Automatische Stabilisatoren drosseln Euro-Motor

Die Schweizer Notenbank drängt 2016 auf eine Abschwächung des Frankens über die Zins-Schiene. Das Vorhaben enthüllt Notenbankchef Thomas Jordan in der Fernsehsendung "Eco". Die Kursentwicklung des Euros untermauert die Glaubwürdigkeit dieser Strategie. Seit vier Wochen geht es mit dem EUR/CHF-Wechselkurs kontinuierlich nach oben. Noch greifen die automatischen Stabilisatoren nicht ein.

"Die Negativzinsen sind wichtig", so Jordan. Es brauche eine Zinsdifferenz zum Euro. "Das macht die Franken-Anlagen weniger attraktiv, und dadurch haben wir weniger Druck auf den Franken." Jordans Plan scheint aufzugehen, auch weil es bei dem Sicheren-Hafen-Wettbewerb, den sich beide Währungen liefern, eine Pattsituation gibt.
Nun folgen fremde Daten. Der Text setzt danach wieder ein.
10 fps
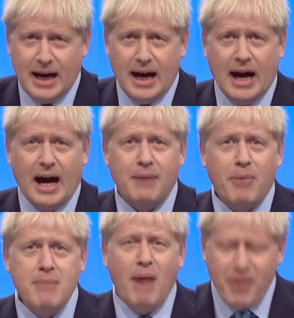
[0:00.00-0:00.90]
Uh, my
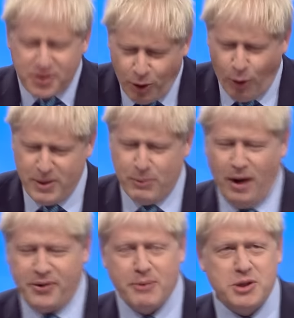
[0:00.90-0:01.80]
mother taught me one
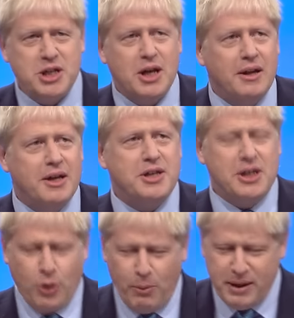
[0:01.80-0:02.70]
thing. She, uh, she
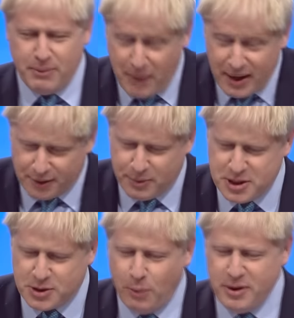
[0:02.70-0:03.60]
taught me well, many things, but she
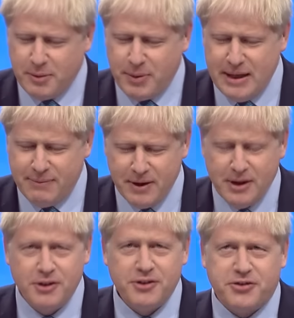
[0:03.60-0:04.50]
taught me to believe
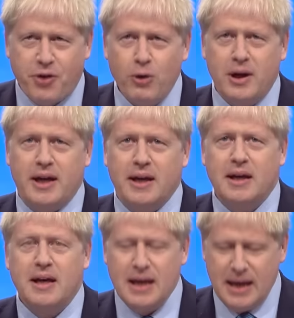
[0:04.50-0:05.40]
strongly
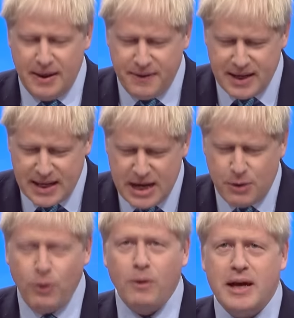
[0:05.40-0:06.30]
in the
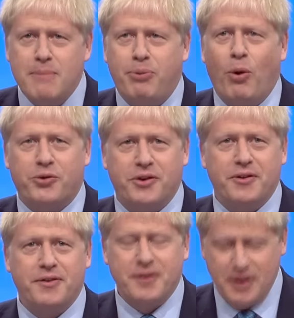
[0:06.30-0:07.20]
equal
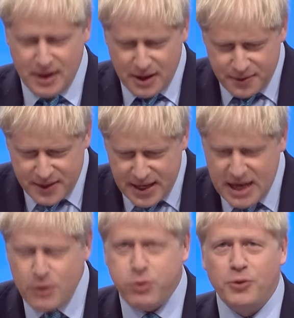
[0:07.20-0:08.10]
importance, the
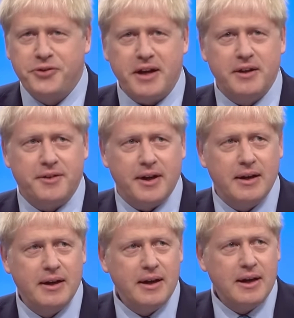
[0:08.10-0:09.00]
equal dignity,
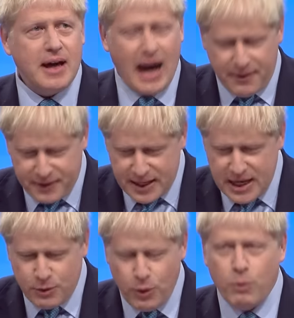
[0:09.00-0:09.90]
and the
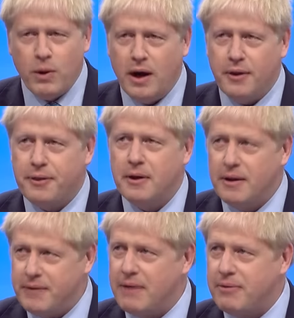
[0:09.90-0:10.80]
equal worth of
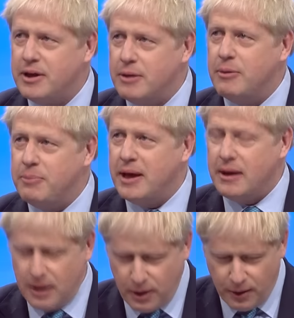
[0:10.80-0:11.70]
every human being
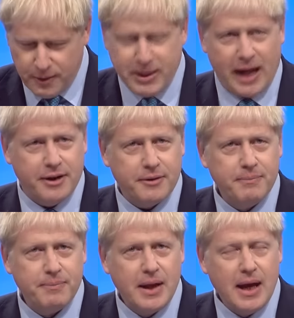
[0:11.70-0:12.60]
on the planet.
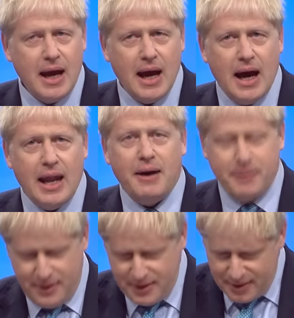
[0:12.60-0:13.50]
And now,
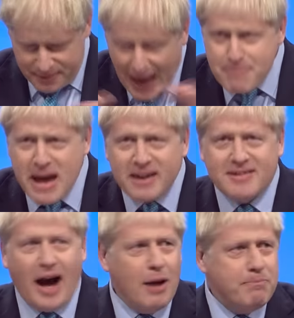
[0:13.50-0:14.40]
that may
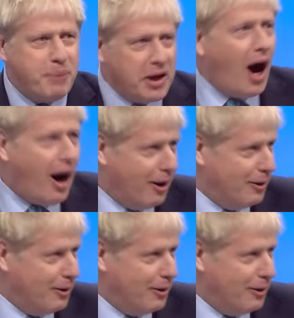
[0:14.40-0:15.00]
sound banal.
Der Euro notiert aktuell bei knapp 1,09 Franken - nach 1,07 Franken Anfang November 2015.

Schaut man sich die Zinsentwicklung von schweizerischen und deutschen Staatsanleihen an, wird schnell klar, was Jordan im Schilde führt. Eidgenössische Staatsanleihen mit einer Laufzeit von zwei Jahren rentieren aktuell bei -0,88%. Ihre deutschen Pendants sitzen mit -0,40% im Minus. Die Schweizer Notenbank berechnet einen Zins auf Sichteinlagen von -0,75%, die Europäische Zentralbank von -0,30%.

Automatische Stabilisatoren

Sollte sich der Schweizer Franken deutlich abschwächen, würde das die Konjunktur in der Schweiz über die Export-Schiene anfachen, erklärt Jordan. Bei einem stärkeren Franken käme es hingegen zu einer Konjunkturabkühlung. Automatische Stabilisatoren prägen somit den Euro-Franken-Kurs.

Sollte es beispielsweise zu einer Situation 1 Euro = 1 Franken (Parität) kommen, würde die Schweizer Wirtschaft in eine Rezession rutschen. Der Euro würde das Ausnutzen und wieder Richtung 1,10 Franken steigen. Umgekehrt ist für den Euro vermutlich nicht mehr als 1,20 Franken drin. Die Schweizer Wirtschaft würde dann den Euroraum beim Wachstum überflügeln, was wiederum eine Franken-Aufwertung Richtung 1,10 nach sich zöge.

"Die Gefahr einer Rezession im Falle eines zu starken Frankens dürfte das Währungspaar nach unten hin im Zaum halten", schreibt der Devisenexperte Daniel Trum von der UBS. Die größte Bank der Schweiz sieht den Eurokurs 2016 bei 1,10 Franken.